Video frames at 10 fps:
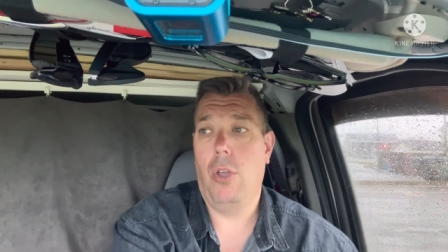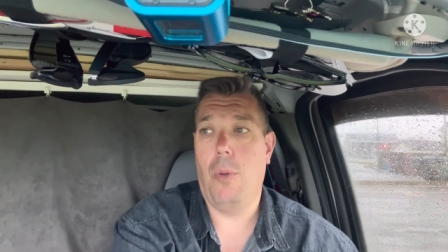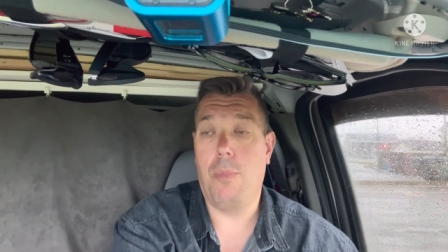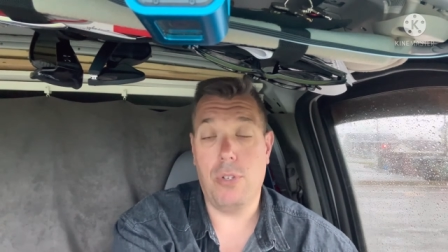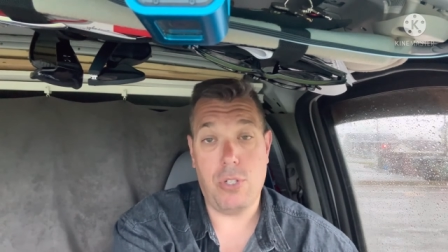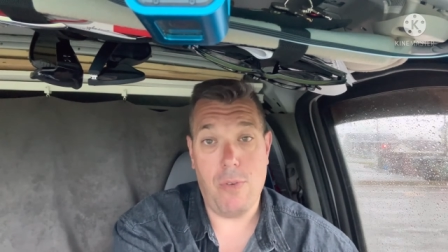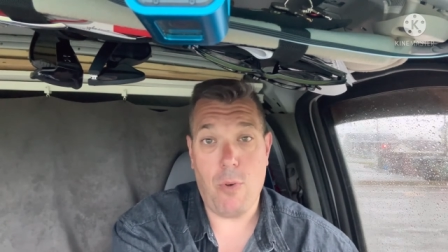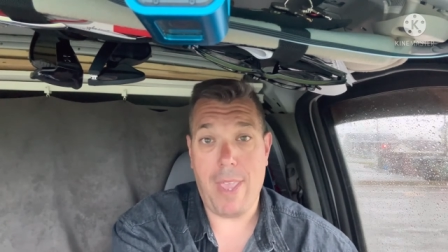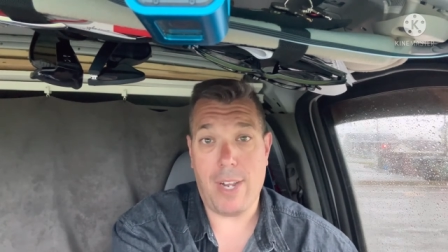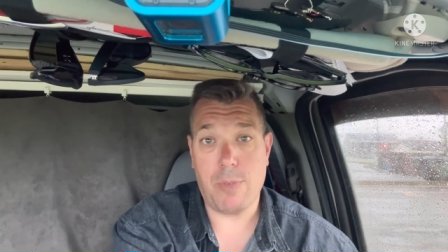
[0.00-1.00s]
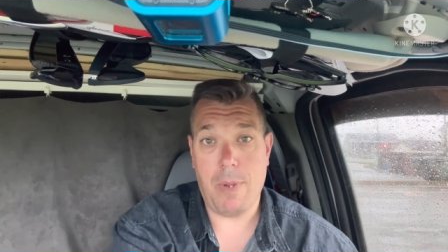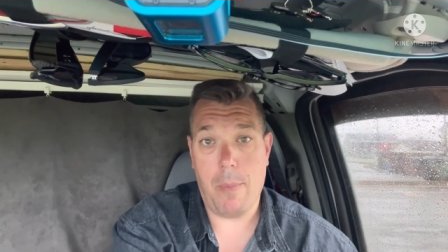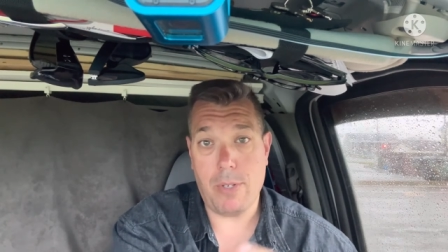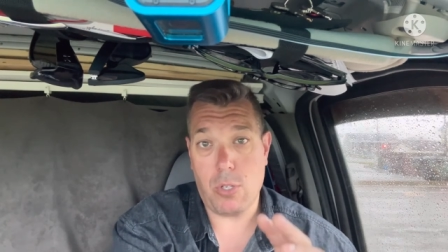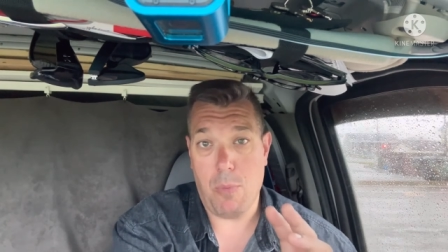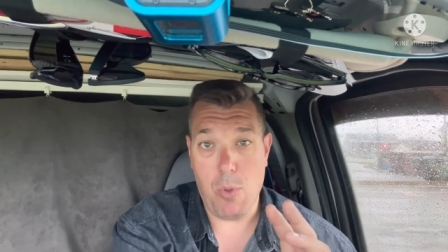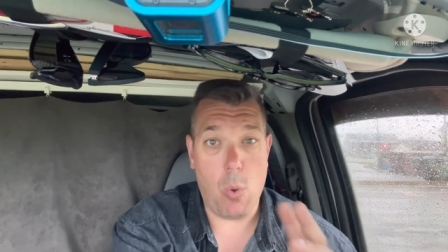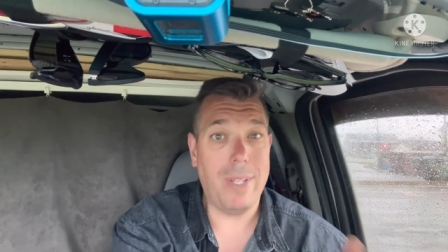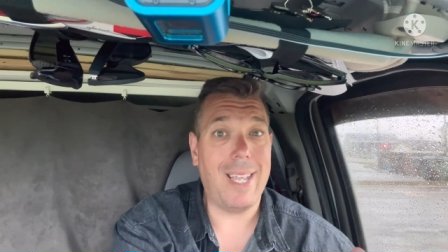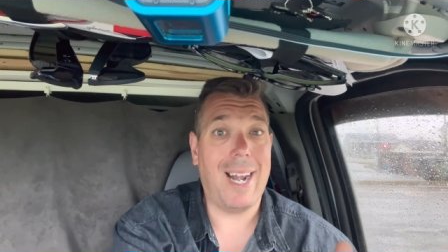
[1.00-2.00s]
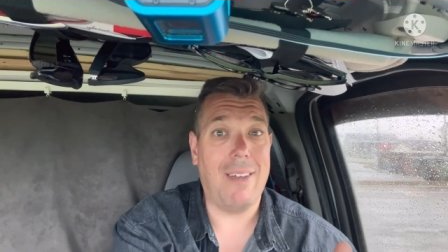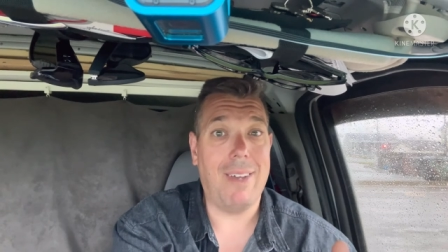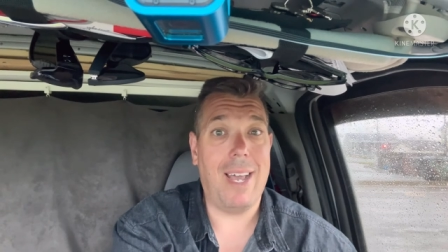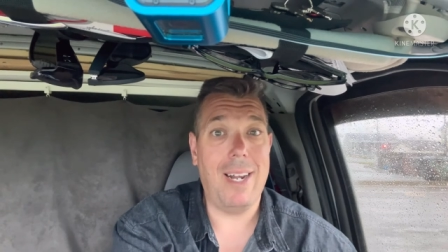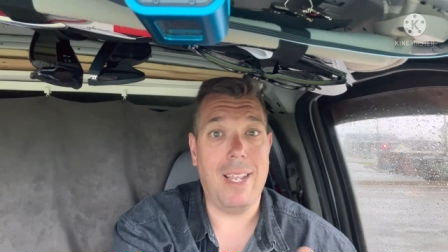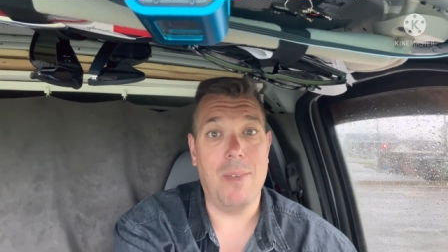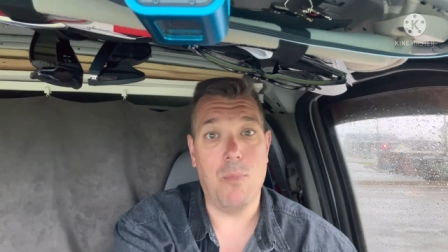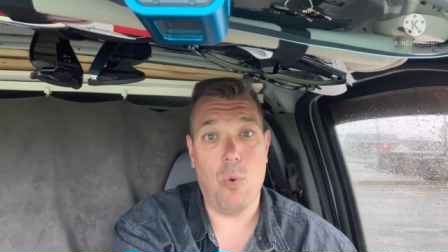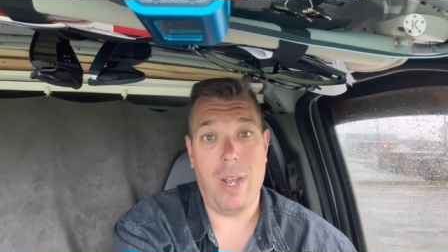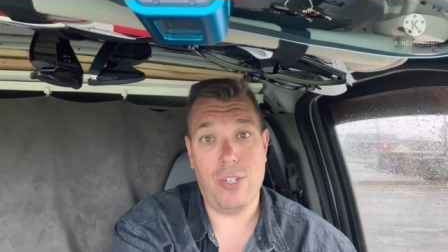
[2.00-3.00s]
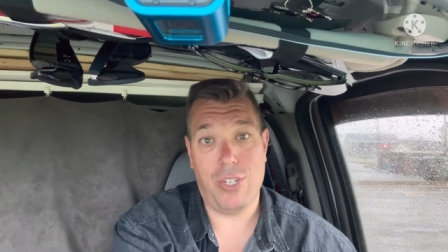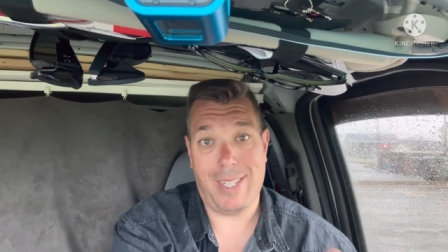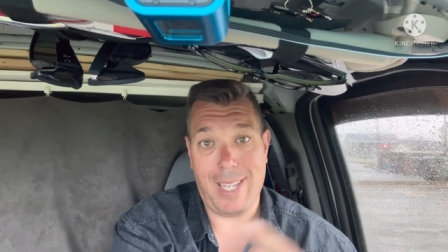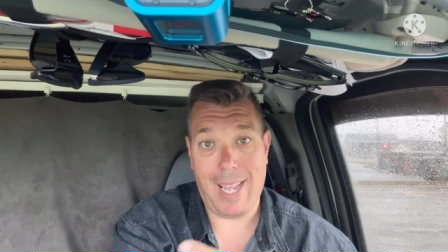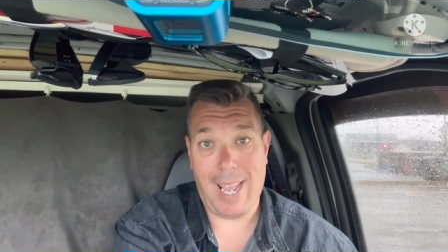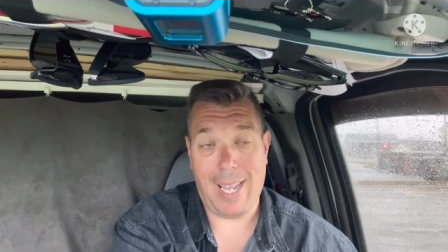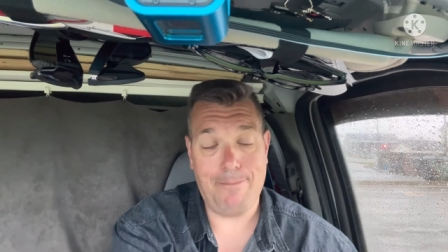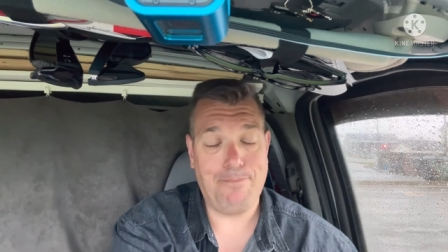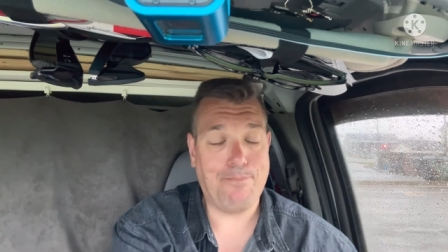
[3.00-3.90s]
euh, plus le voyagement, parce que le bureau était à Laval et moi j'étais à.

[Work instruction] What is needed is a verbatim copy of the entries, leaving out any pictures.

[Response to the exercise]
Video frames at 10 fps:
[0.00-1.00s]
[1.00-2.00s]
[2.00-3.00s]
[3.00-3.90s]
euh, plus le voyagement, parce que le bureau était à Laval et moi j'étais à.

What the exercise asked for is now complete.